◆ **Work task**: Please restate each line of the material word for word and omit any pictures.

↓

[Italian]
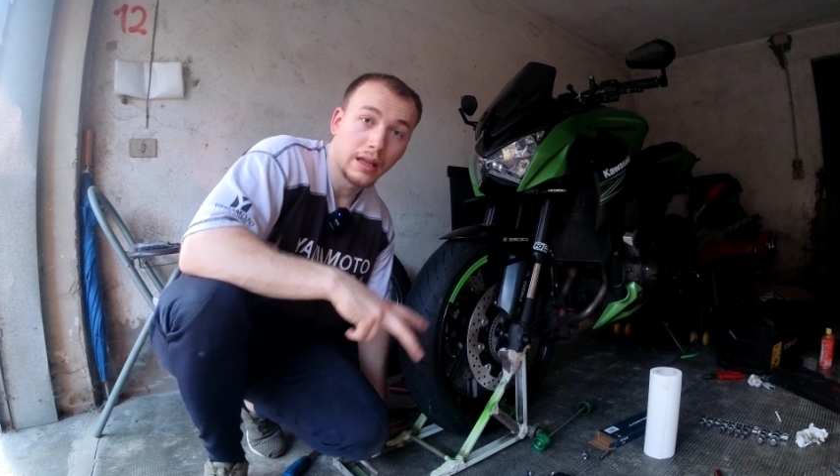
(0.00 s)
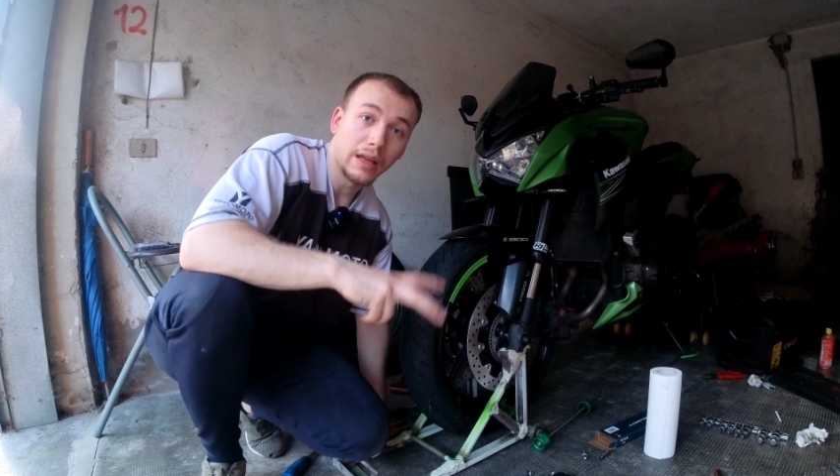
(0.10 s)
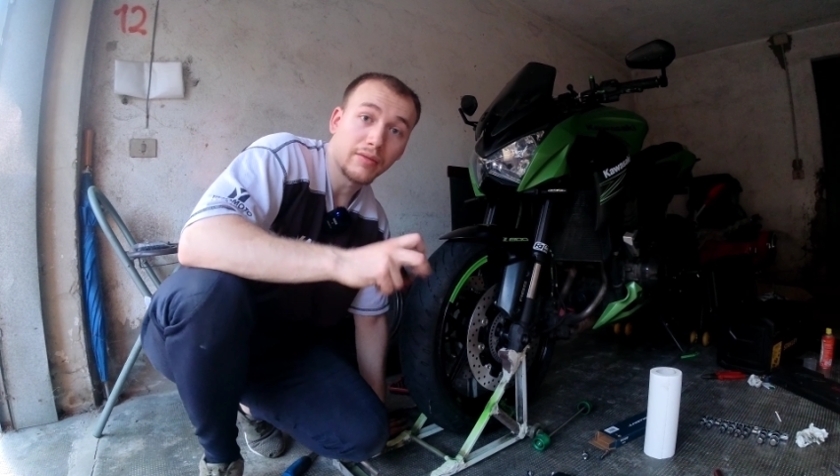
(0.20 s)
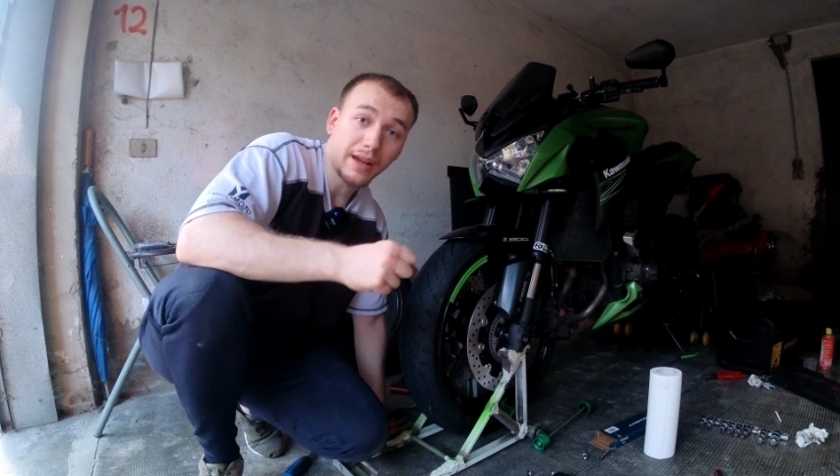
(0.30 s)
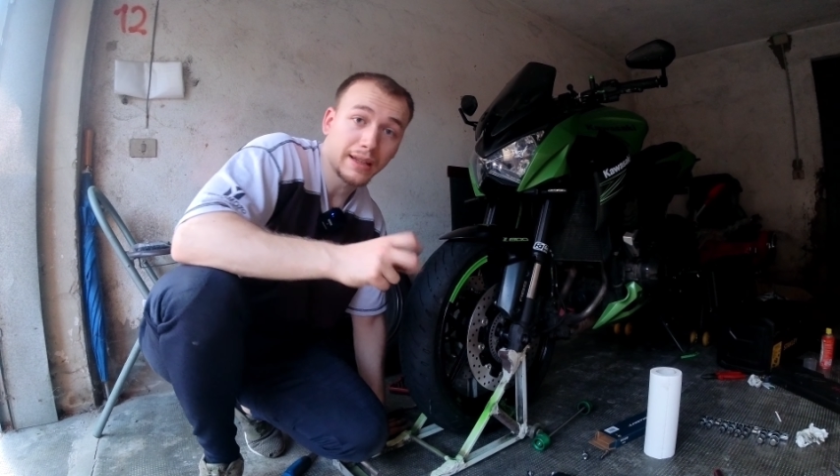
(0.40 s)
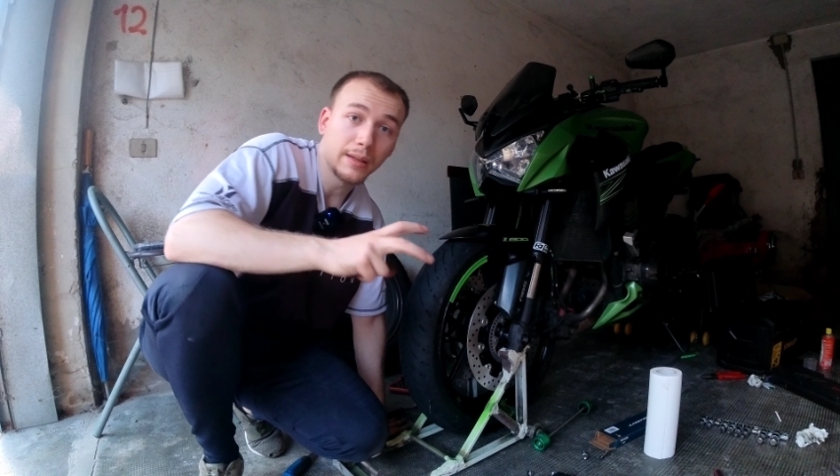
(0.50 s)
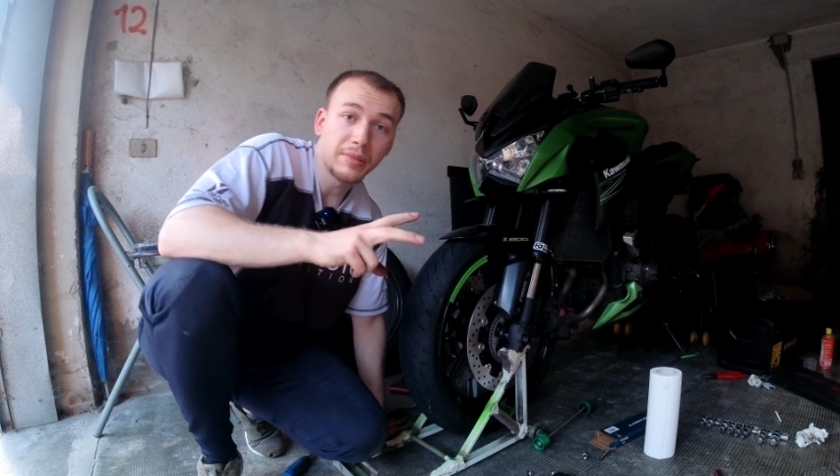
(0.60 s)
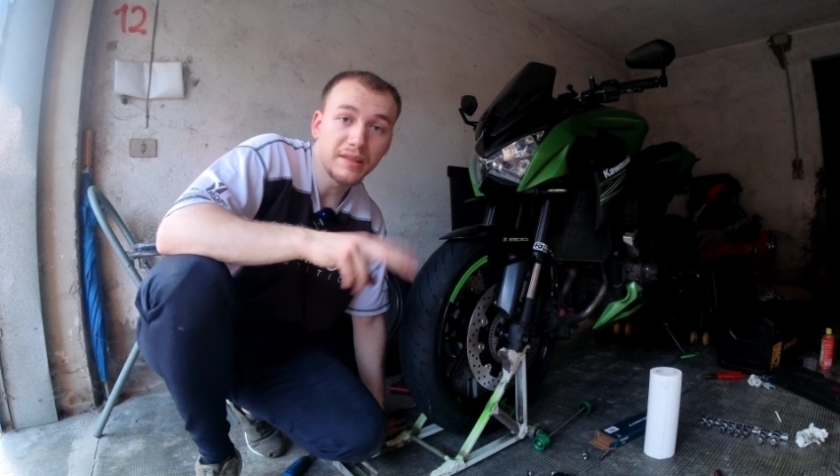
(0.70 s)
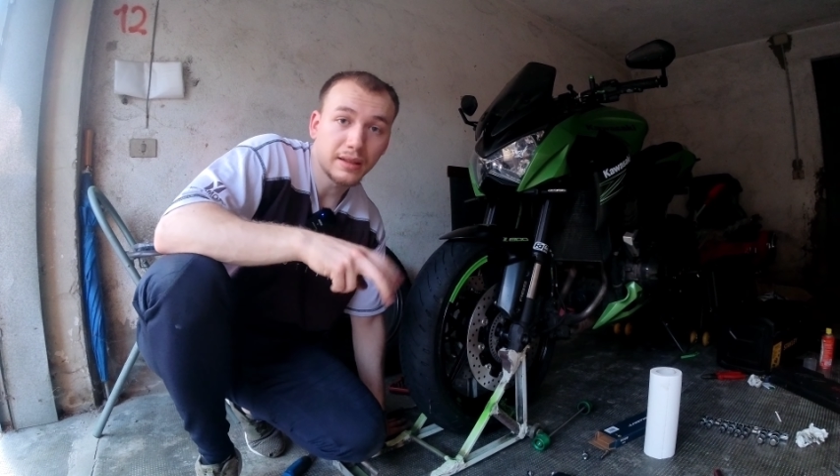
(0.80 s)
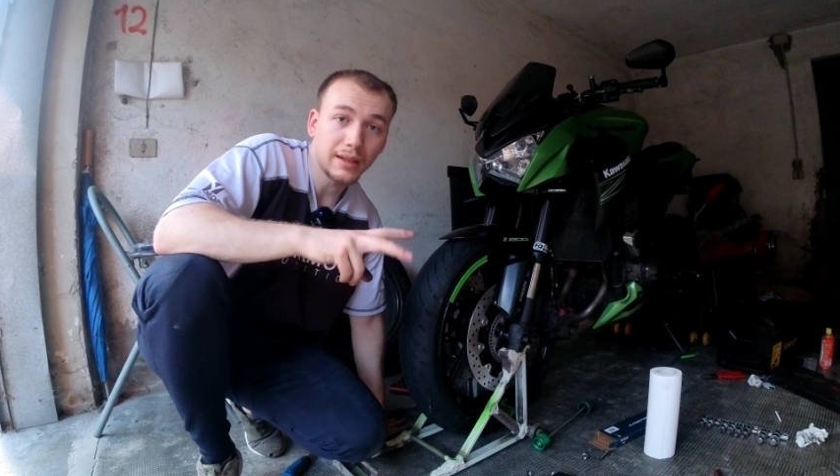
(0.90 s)
e fare delle
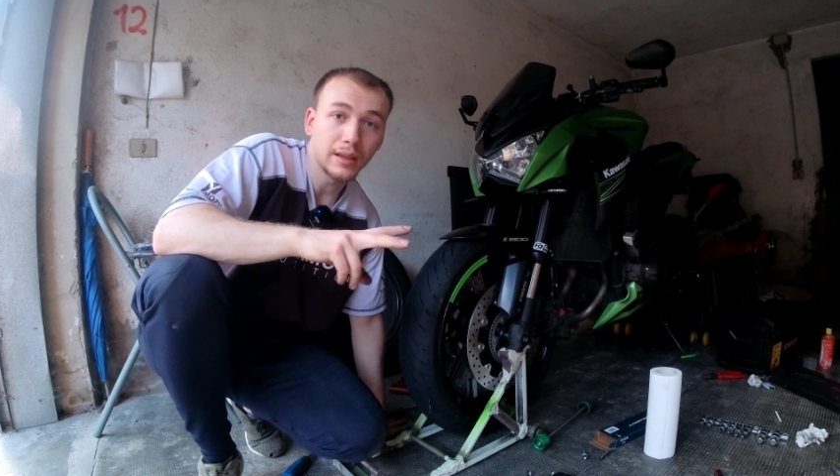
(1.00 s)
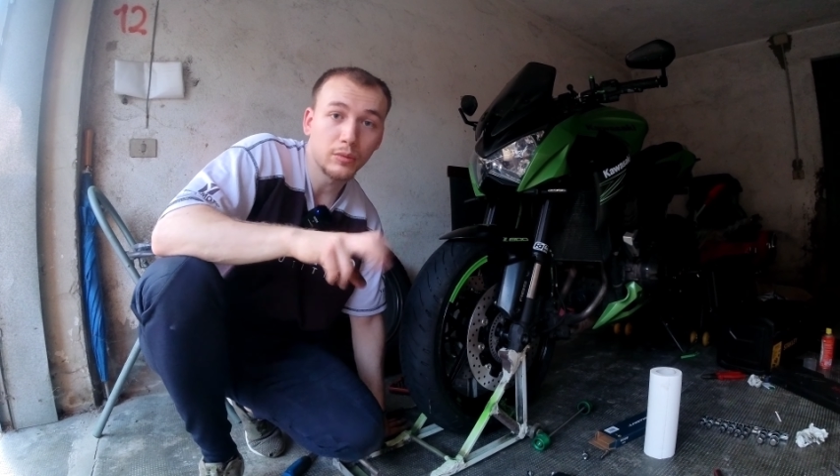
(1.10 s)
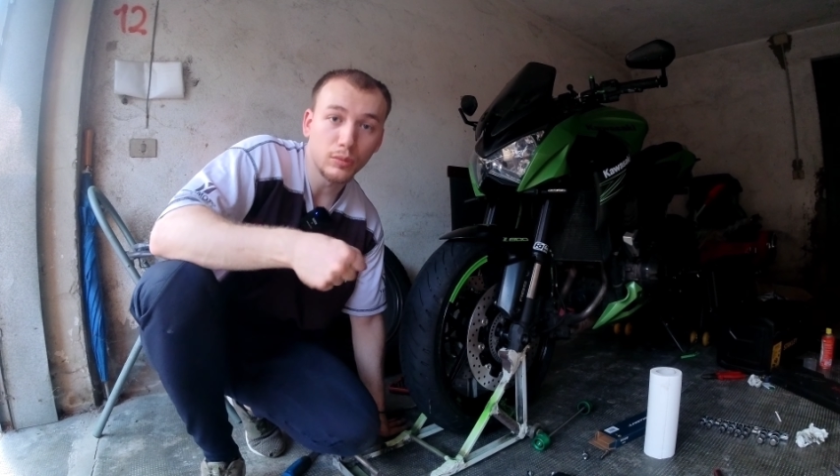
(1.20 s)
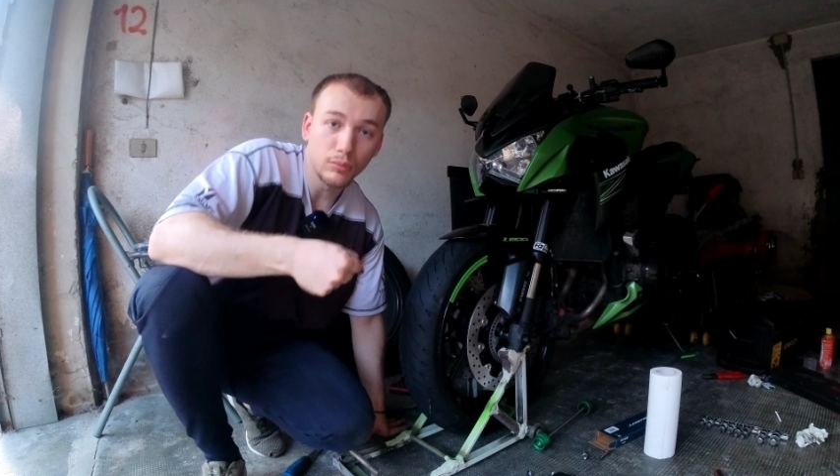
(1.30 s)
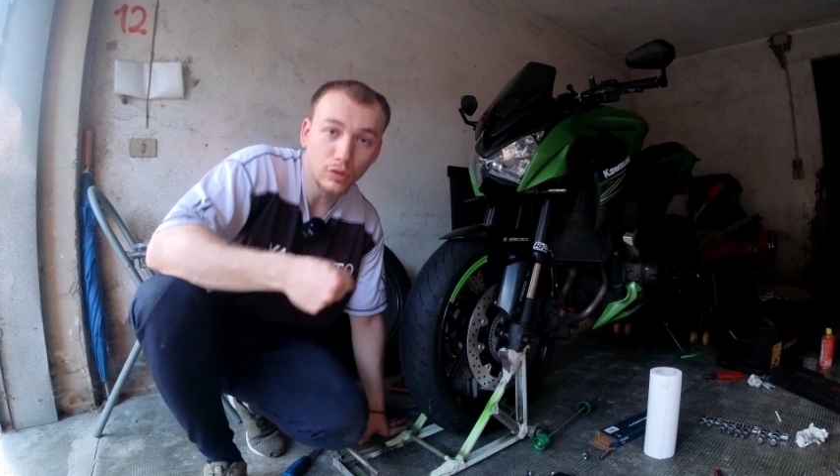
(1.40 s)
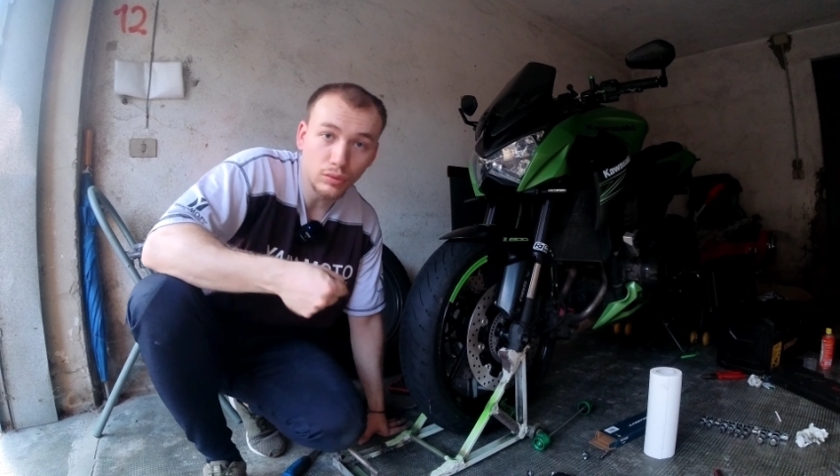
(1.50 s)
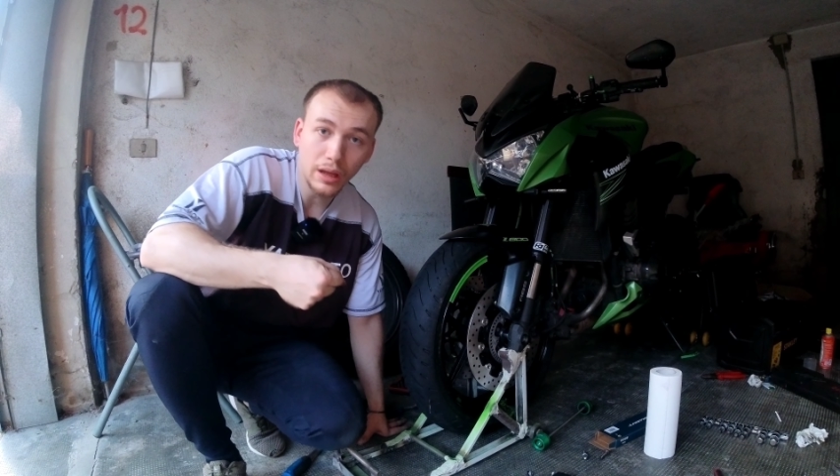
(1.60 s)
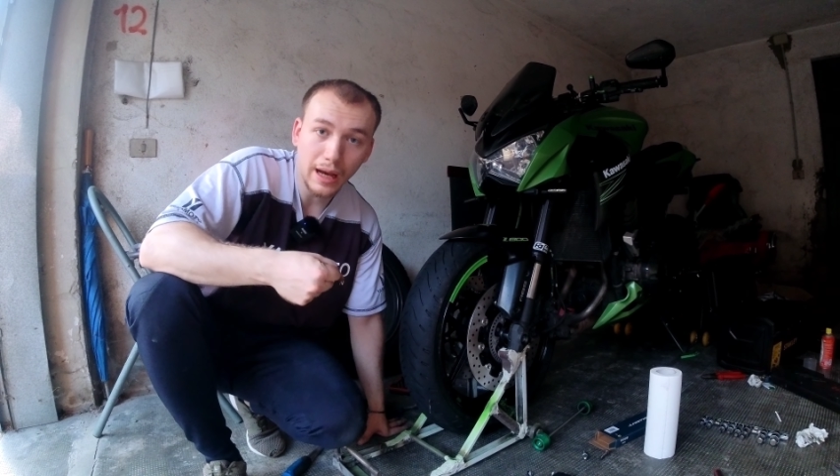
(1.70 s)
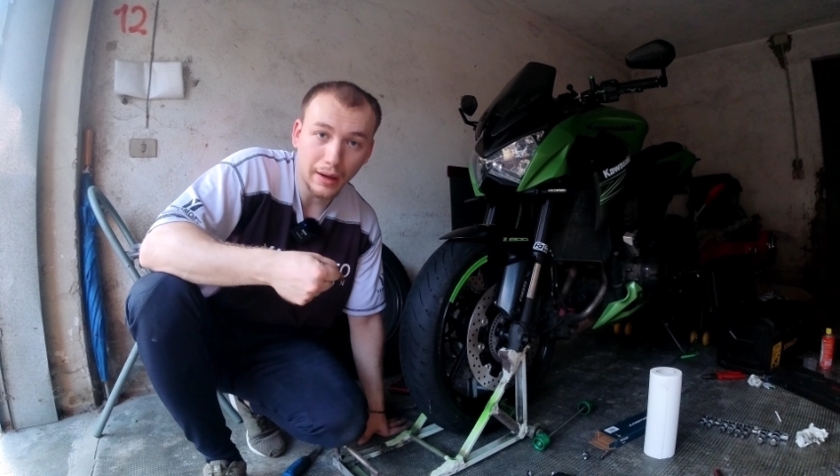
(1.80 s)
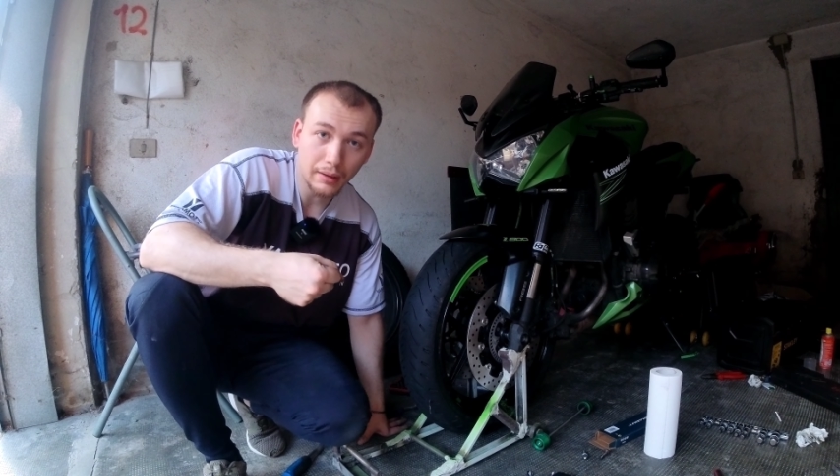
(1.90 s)
pinzate
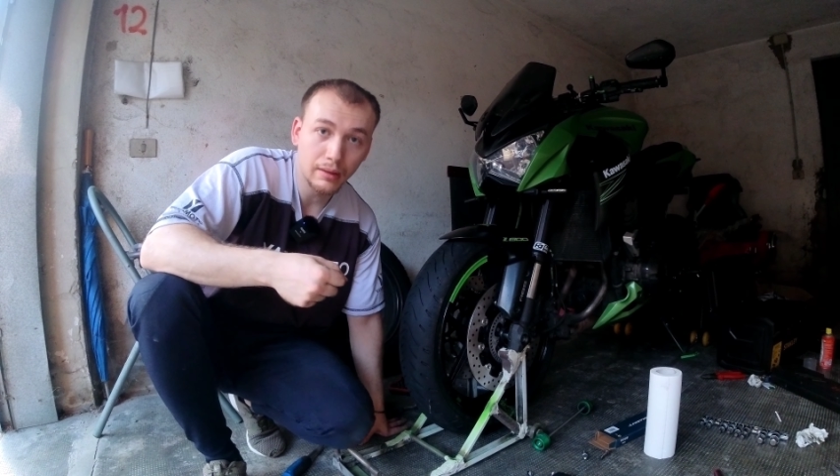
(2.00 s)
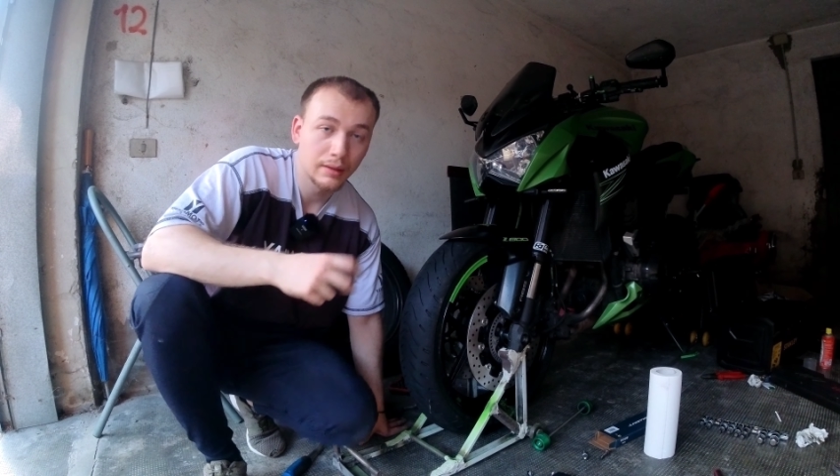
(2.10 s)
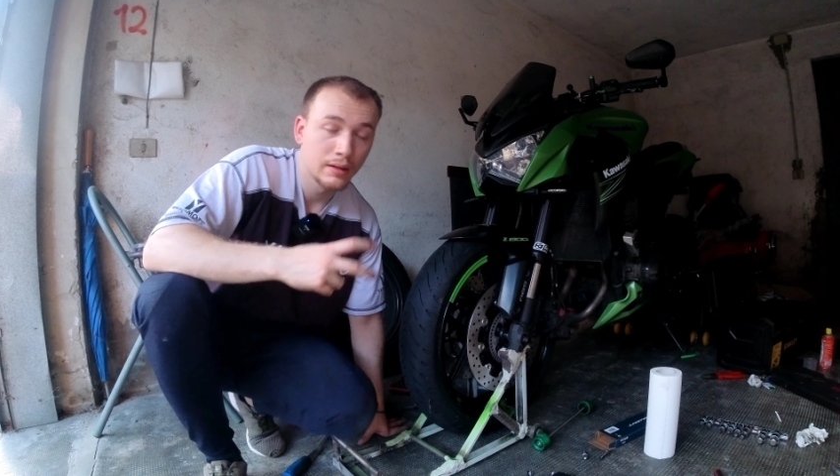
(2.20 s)
modulari,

↑

◆ **Result of the exercise**:
[Italian]
(0.00 s)
(0.10 s)
(0.20 s)
(0.30 s)
(0.40 s)
(0.50 s)
(0.60 s)
(0.70 s)
(0.80 s)
(0.90 s)
e fare delle
(1.00 s)
(1.10 s)
(1.20 s)
(1.30 s)
(1.40 s)
(1.50 s)
(1.60 s)
(1.70 s)
(1.80 s)
(1.90 s)
pinzate
(2.00 s)
(2.10 s)
(2.20 s)
modulari,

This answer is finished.